Medicaid claims data among a North Carolina cohort show that women were less likely to fill a contraceptive claim within 90 days after preterm birth.1

“We linked data from a pregnancy medical home program, where women with Medicaid in North Carolina are eligible for that program,” says Christine Tucker, PhD, MPH, assistant professor in the department of maternal and child health at Gillings School of Global Public Health, University of North Carolina at Chapel Hill. “We found that less than half the women in our sample had a contraceptive claim within 90 days of delivery. It was lower for women with a preterm birth — and especially for women who had a preterm birth and more than two children.”

Researchers collected data on contraception billed by Medicaid. They could not determine whether people used condoms or other barrier methods. Researchers studied health parity, including whether women had more than two children and a preterm birth. When comparing women by demographics, researchers found that women who were older, married, and college graduates had a lower prevalence of contraceptive use, Tucker says.

“They were all lower-income,” she adds. “If they were married, they were less likely than unmarried women to obtain contraception.”

One theory for this difference is that women in those groups might desire a pregnancy sooner than younger women. “Those are just questions — not the main point of our study,” Tucker says.

Researchers were interested in learning more about women who had a preterm birth. “Literature out there suggests that women who have a previous preterm birth are at higher risk for another preterm birth or a poorer birth outcome,” Tucker says. “Longer pregnancy intervals and avoiding unintended pregnancy can help prevent preterm birth.”

Investigators theorized it would be harder for women to access contraception after a preterm birth because they would be caring for a medically fragile infant, she adds.

“If your baby is in the NICU [neonatal intensive care unit], and you’re there all the time, it may be harder for you to get an appointment for yourself to get contraception,” Tucker explains. “There’s qualitative data that women are so focused on medical complications and caring for their child that their needs go on the back burner.”

Also, women who have a preterm birth have shorter pregnancies, which means there is less time for a conversation with their healthcare providers about contraception.

“I think our postpartum care models need to be more flexible and more patient-centered,” Tucker says. “In this case, the women who qualified for Medicaid needed to get a message about contraception within 90 days, and that might not have been when they were ready for it,” Tucker says. “Their reproductive life plan might not have been on their mind when they had a young infant.”

This means healthcare providers need to be more flexible and find creative ways to serve the mother and infant, she adds. For example, some pediatricians conduct postpartum depression and anxiety screening of new mothers during well-child visits.

“I’m not sure how widespread this is, but I think there’s a lot of movement around the fourth trimester,” Tucker says. “We spend all this time with women when they’re pregnant, and they have extensive prenatal care appointments, but the fourth trimester is when women are so vulnerable. Depression and anxiety are high.”
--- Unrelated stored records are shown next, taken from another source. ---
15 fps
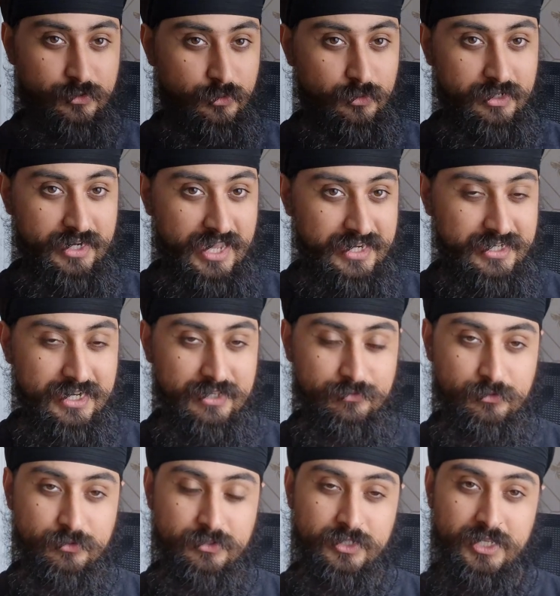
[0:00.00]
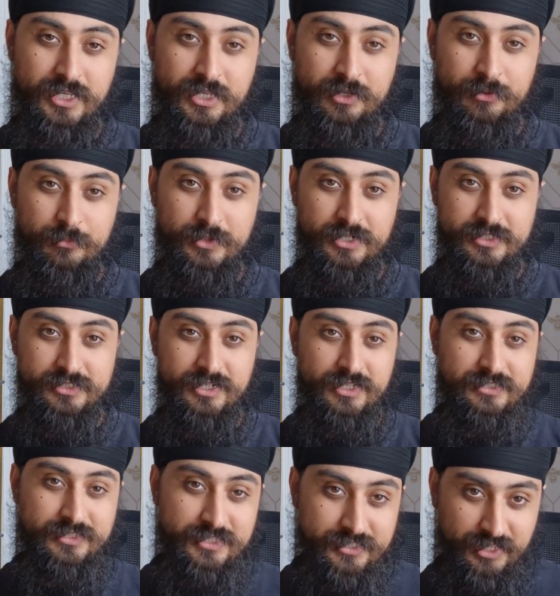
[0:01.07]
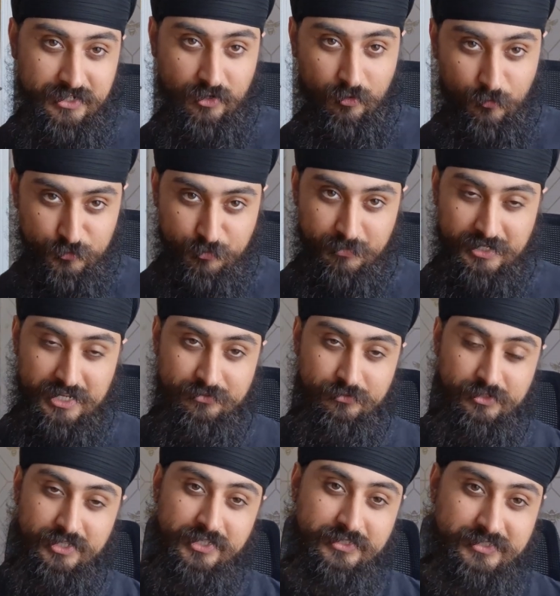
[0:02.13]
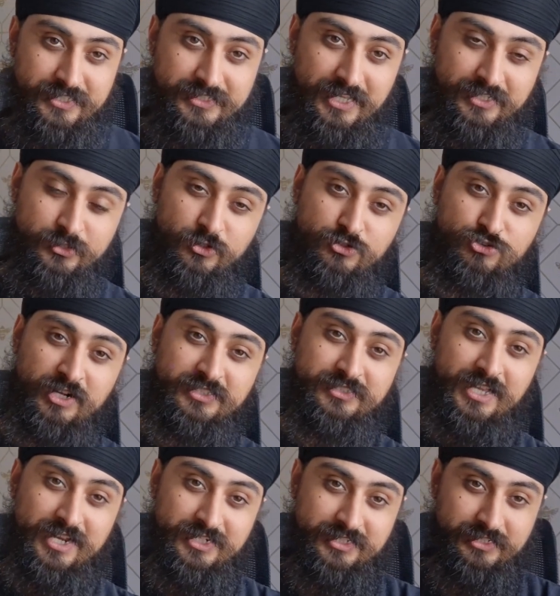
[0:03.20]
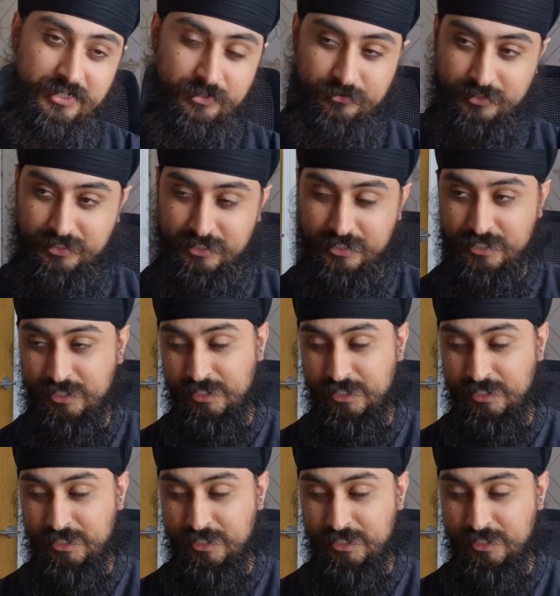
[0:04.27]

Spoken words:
all, any level. But it doesn't exist at an ultimate level. It exists at a sort of transactionary,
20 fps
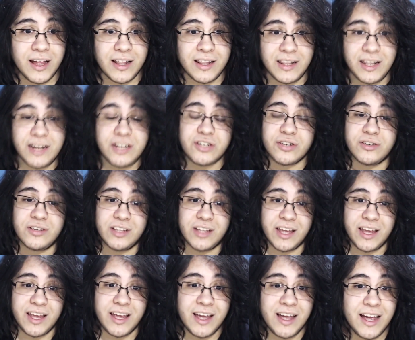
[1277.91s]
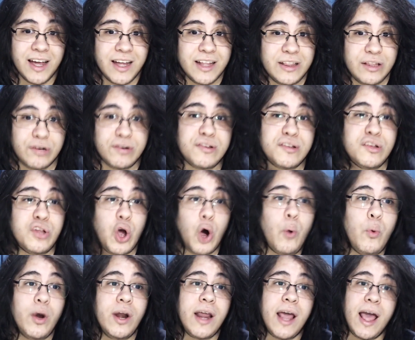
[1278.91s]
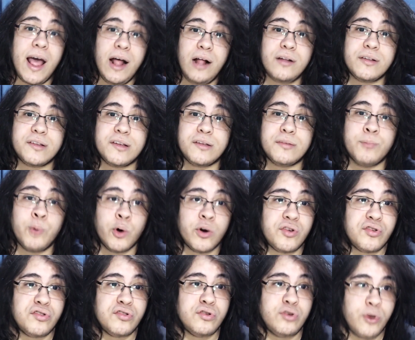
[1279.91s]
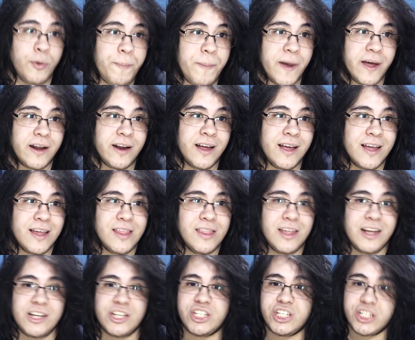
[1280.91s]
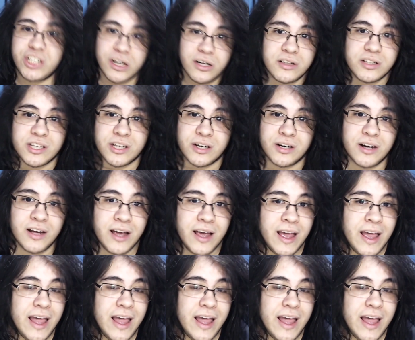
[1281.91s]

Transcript: Literally. There's no one else that's more stupid than Chilton,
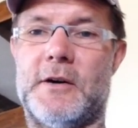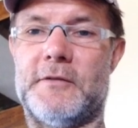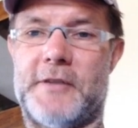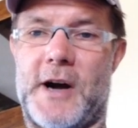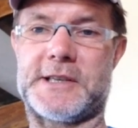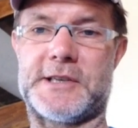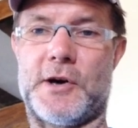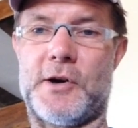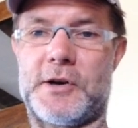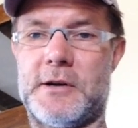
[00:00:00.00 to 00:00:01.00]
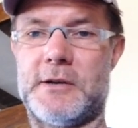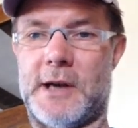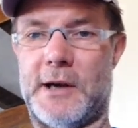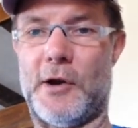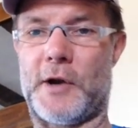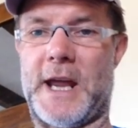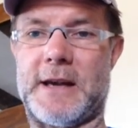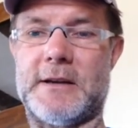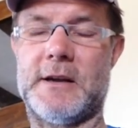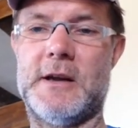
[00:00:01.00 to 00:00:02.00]
on VitaDoc and log
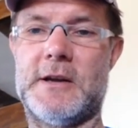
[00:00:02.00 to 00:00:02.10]
in,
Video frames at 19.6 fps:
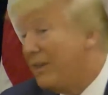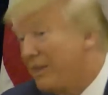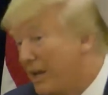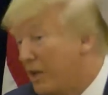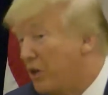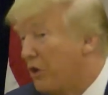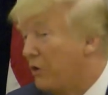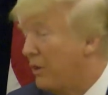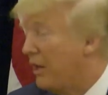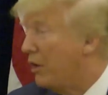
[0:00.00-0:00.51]
they
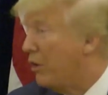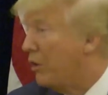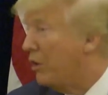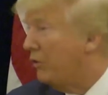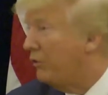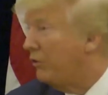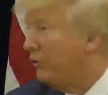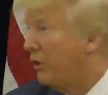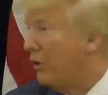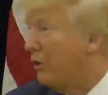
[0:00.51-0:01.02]
know that
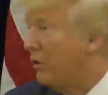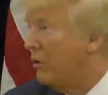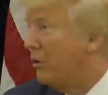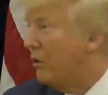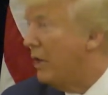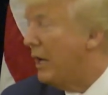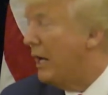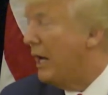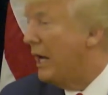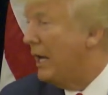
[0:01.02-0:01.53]
also,
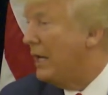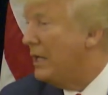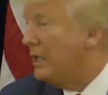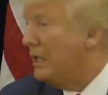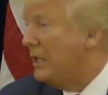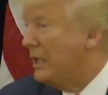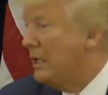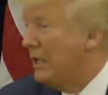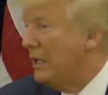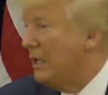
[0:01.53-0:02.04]
and
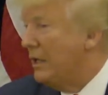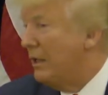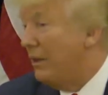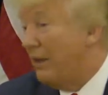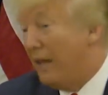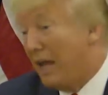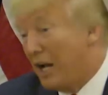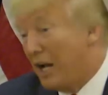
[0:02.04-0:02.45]
they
Postpartum women experience bleeding, night sweats, lack of sleep, challenges with breastfeeding, and other issues. They only have one doctor’s visit at six weeks, Tucker explains.

“There’s a movement to think about the fourth trimester as a continuum, so the mother and baby are together at that time, and let’s treat and serve them together,” she adds.

The study found an association between preterm birth and less use of highly effective contraception. Women were much less likely to submit a claim for an intrauterine device after a preterm birth, Tucker says. Solutions include expanding Medicaid. Some women have Medicaid during their pregnancy, but do not have access to health insurance coverage after their pregnancy, Tucker says.

Another solution is the national Alliance for Innovation on Maternal Health (AIM) patient safety bundle related to postpartum care basics for maternal safety. (Find more information at:

“Nationally, there is a lot of funding around maternal mortality and severe maternal morbidity. New safety bundles were implemented with small, evidence-based interventions,” Tucker says. Two postpartum bundles help providers give a warm handoff from the maternity care provider to the primary care provider.

Another best practice is for obstetricians/gynecologists to start a conversation about contraception prenatally. “Those conversations should be patient-centered,” Tucker says. “It might not be the most important thing to the woman to prevent another preterm birth.”

For instance, the woman might want another baby soon after giving birth. Conversations must take into account her needs and view the woman as the expert in her own needs, Tucker explains.

“The clinician can explain how she might be at higher risk of a second preterm birth if she just had one, and the clinician can explain the evidence on birth spacing,” she adds. “But, ultimately, this needs to be a shared decision-making process. If we just say, ‘Don’t get pregnant in the next 18 months,’ it doesn’t open the door for the woman to have an open conversation with her provider.”


  1. Tucker C, Berrien K, Menard MK, et al. Preterm birth and receipt of postpartum contraception among women with Medicaid in North Carolina. Matern Child Health J 2020;24:640-650.